Hey, don't get me wrong, that does suck, but a lot of your troubles center around BCBS and insurance companies. I know the pain there; to be quite frank they suck. That's another topic for another day in terms of reform, but keep in mind the reason for the cost: science is expensive, and reagents are also expensive. Take a 20L pail of ether: ~$250. Want that building block? $1000/100 mg. How about that cell line? Thousands to priceless. Animals? 12 monkeys for $1.5 million (for a ****** job, too). It goes on and on. Clinical trials? Tens of millions +. Now account for the cost of 40,000+ employees, global manufacturing and distribution, marketing, a 20% preclinical success rate, and low clinical success rate (under 10%), and you have a recipe for high cost.
Those costs need to be recuperated, and the money stockpiled to pay for R&D and operations until the next big drug(s). Factor in VC wanting 300%+ returns in unreasonable timescales and you have a recipe for a fiscal *****torm. Believe it or not but us scientists are on your side -- most are in for the job, not the pay.

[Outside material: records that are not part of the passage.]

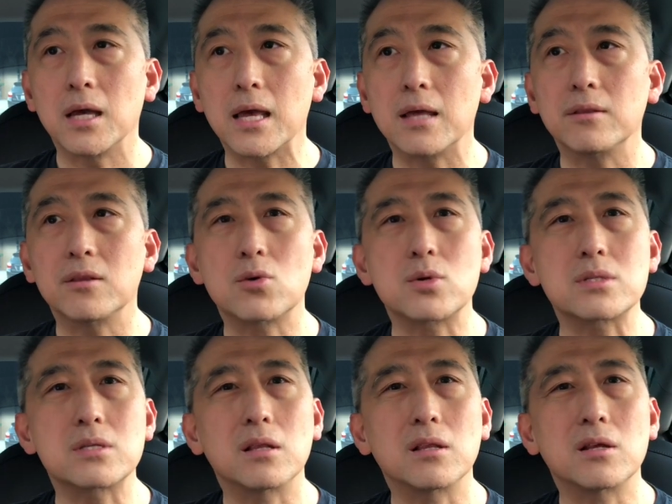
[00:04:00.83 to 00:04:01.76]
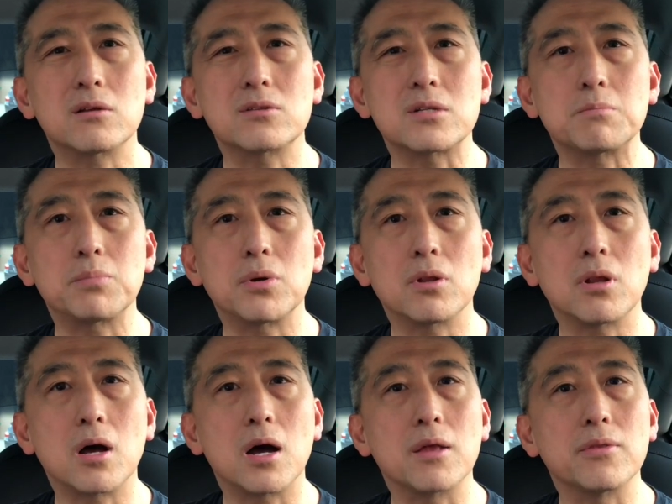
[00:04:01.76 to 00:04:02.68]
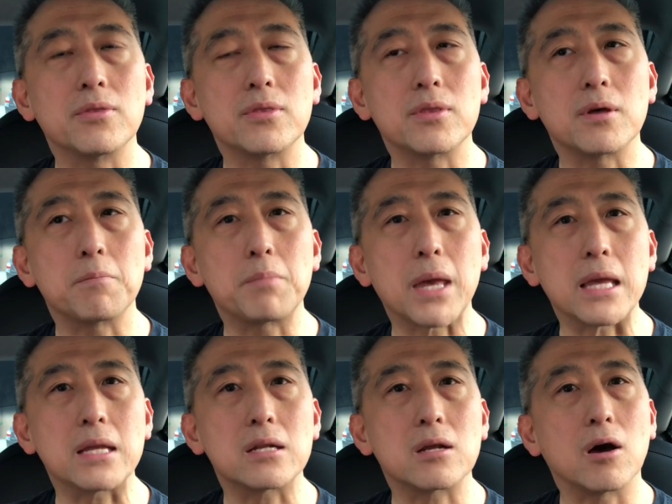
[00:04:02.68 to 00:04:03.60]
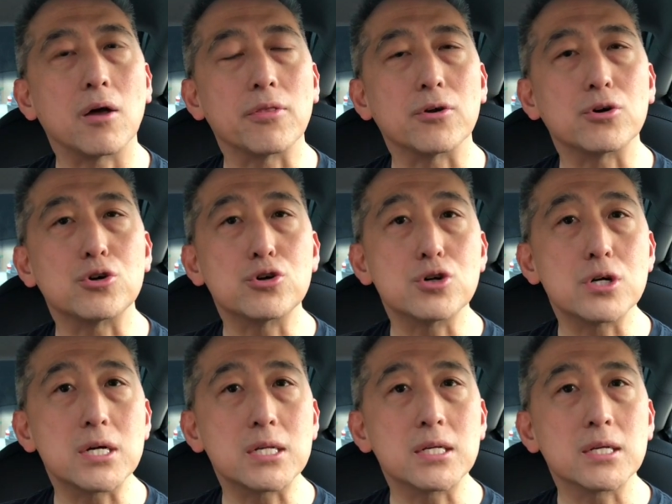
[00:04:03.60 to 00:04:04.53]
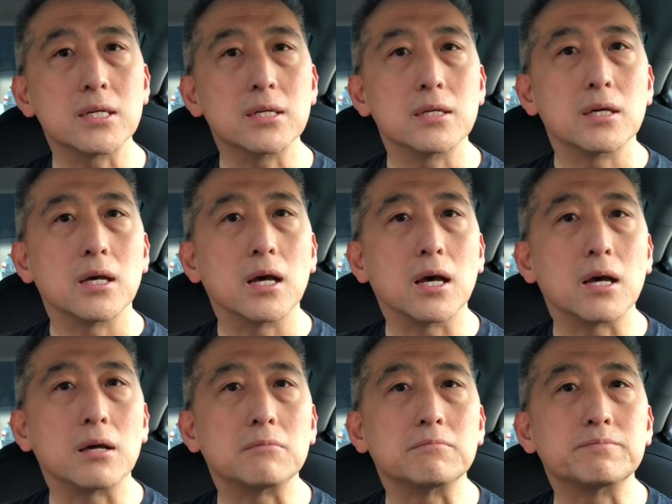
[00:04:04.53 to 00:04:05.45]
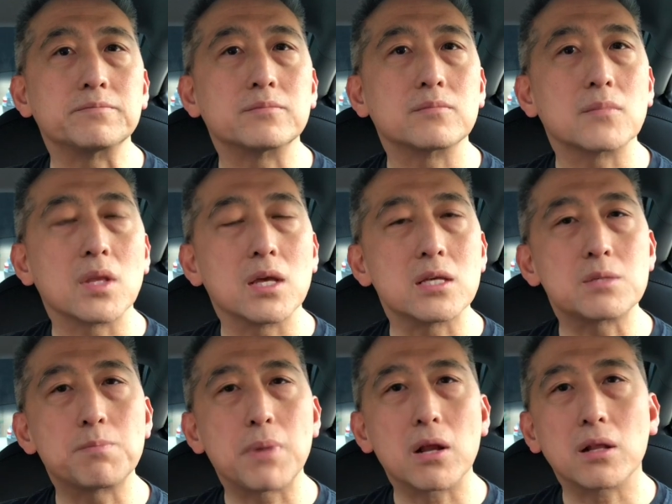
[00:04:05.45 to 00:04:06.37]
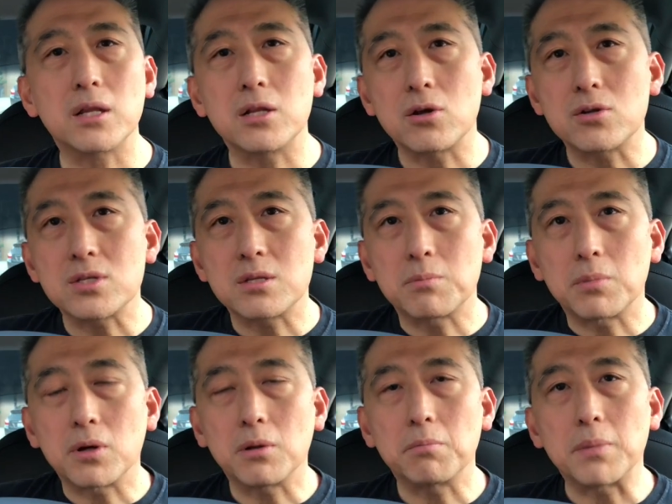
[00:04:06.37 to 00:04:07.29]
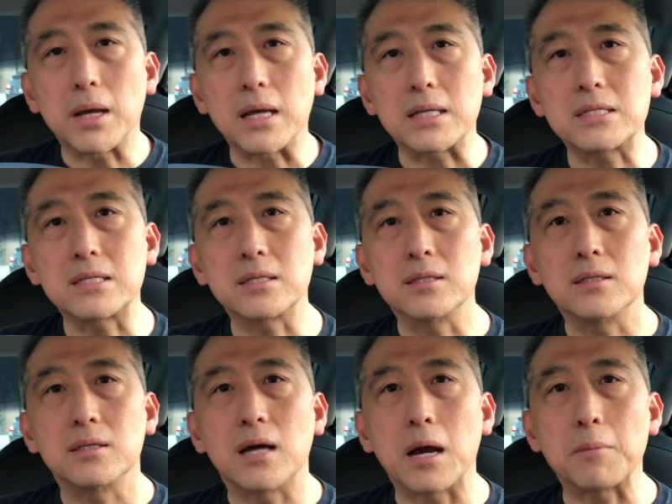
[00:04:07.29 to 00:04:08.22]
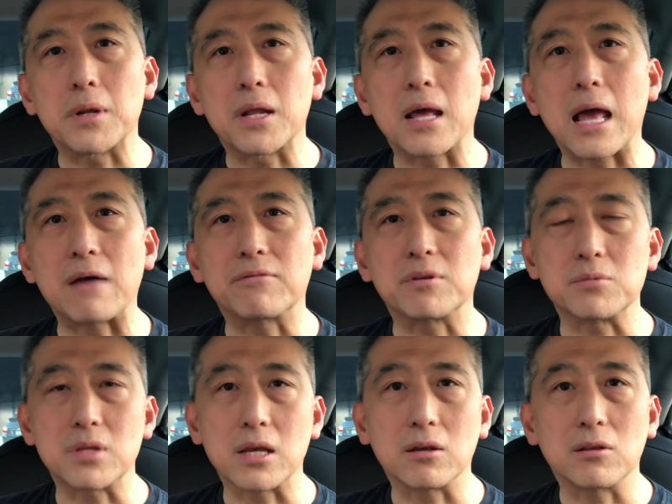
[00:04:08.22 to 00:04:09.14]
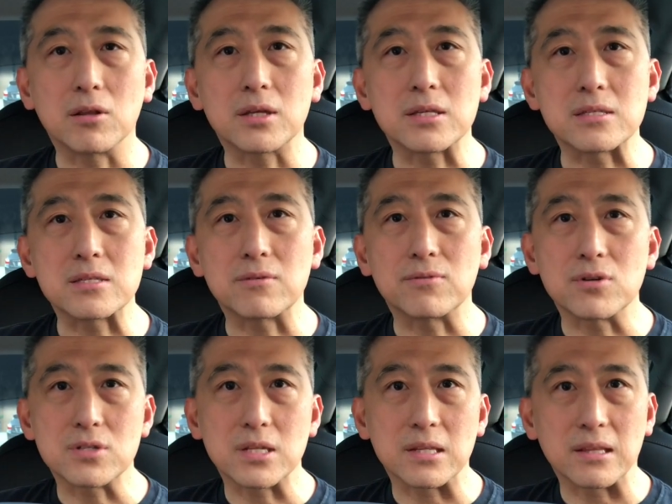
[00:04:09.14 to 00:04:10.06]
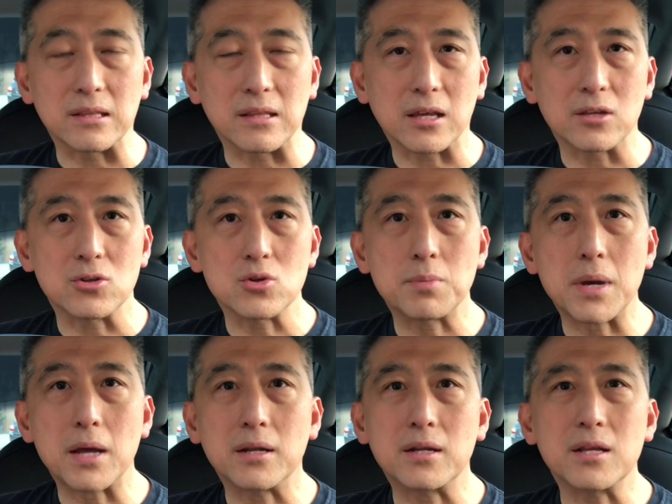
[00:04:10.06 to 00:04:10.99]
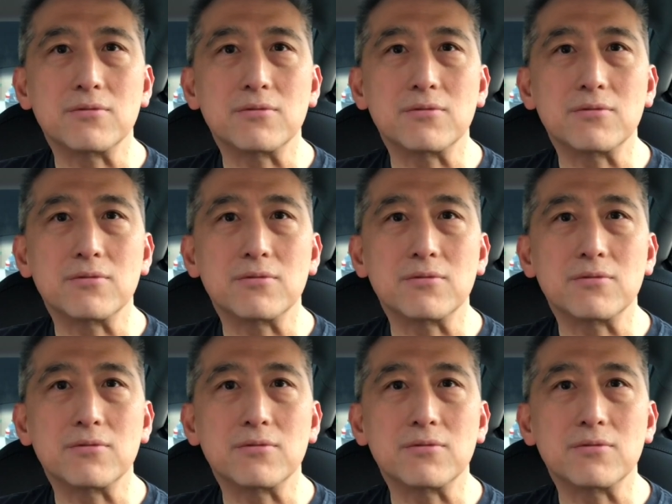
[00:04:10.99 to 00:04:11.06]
And there was a little dimple on the paint on the hood. It's barely noticeable, but I'm going to have them take a look and see if there's anything they can do about it.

It's great you know the medical background of Type I Diabetes, my ex's brother in law is a VP at Medtronic, I have friends in the industry, it all boils down to what the pharmaceutical companies, etc want - money. There is more money in treating diseases than curing. Period.

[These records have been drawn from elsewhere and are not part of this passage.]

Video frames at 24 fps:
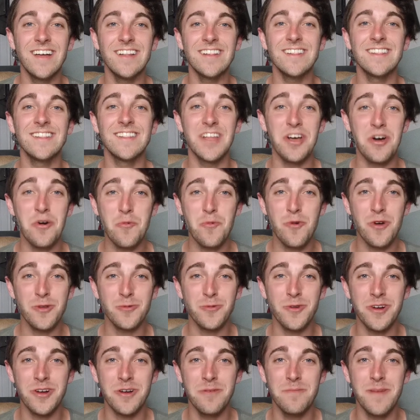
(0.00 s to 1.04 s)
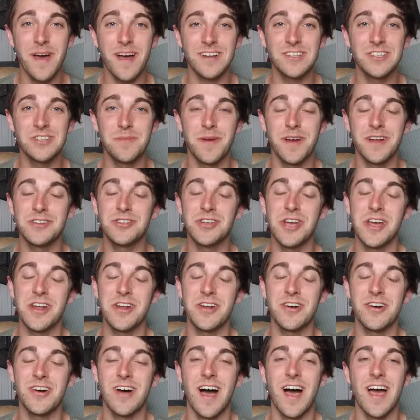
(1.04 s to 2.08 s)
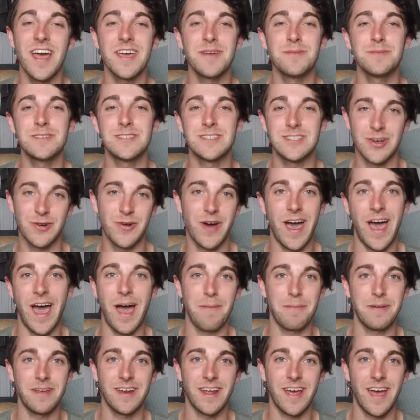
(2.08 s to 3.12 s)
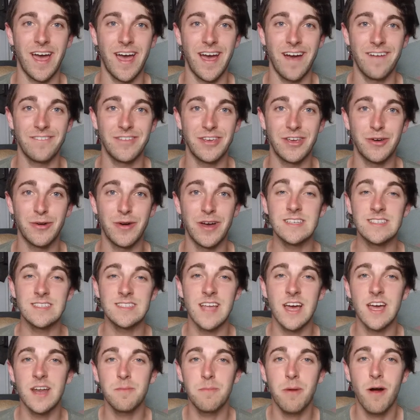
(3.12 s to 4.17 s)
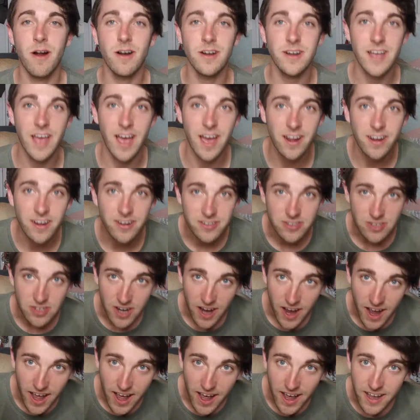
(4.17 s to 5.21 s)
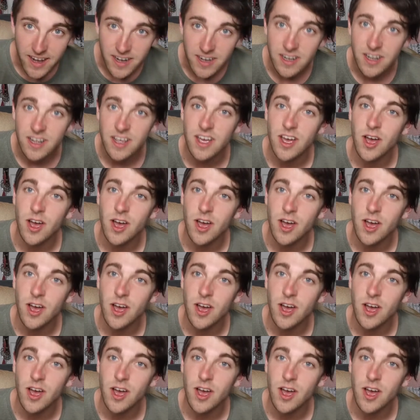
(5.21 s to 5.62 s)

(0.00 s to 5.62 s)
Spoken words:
Hello world, welcome back to my channel. I am so happy to have you. Is that a party hat on your head?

Again with the "cure" word. Can't you read? Also, I don't consider Medtronic pharma -- they're a device company. Different ballgame entirely. Also read what I wrote above.
I sincerely hope you put down the tinfoil hat and consider the larger economic implications that give rise to the cost.
I appreciate your personal interest in this matter.
It's a bit more than personal interest... it's what puts the bread on the table.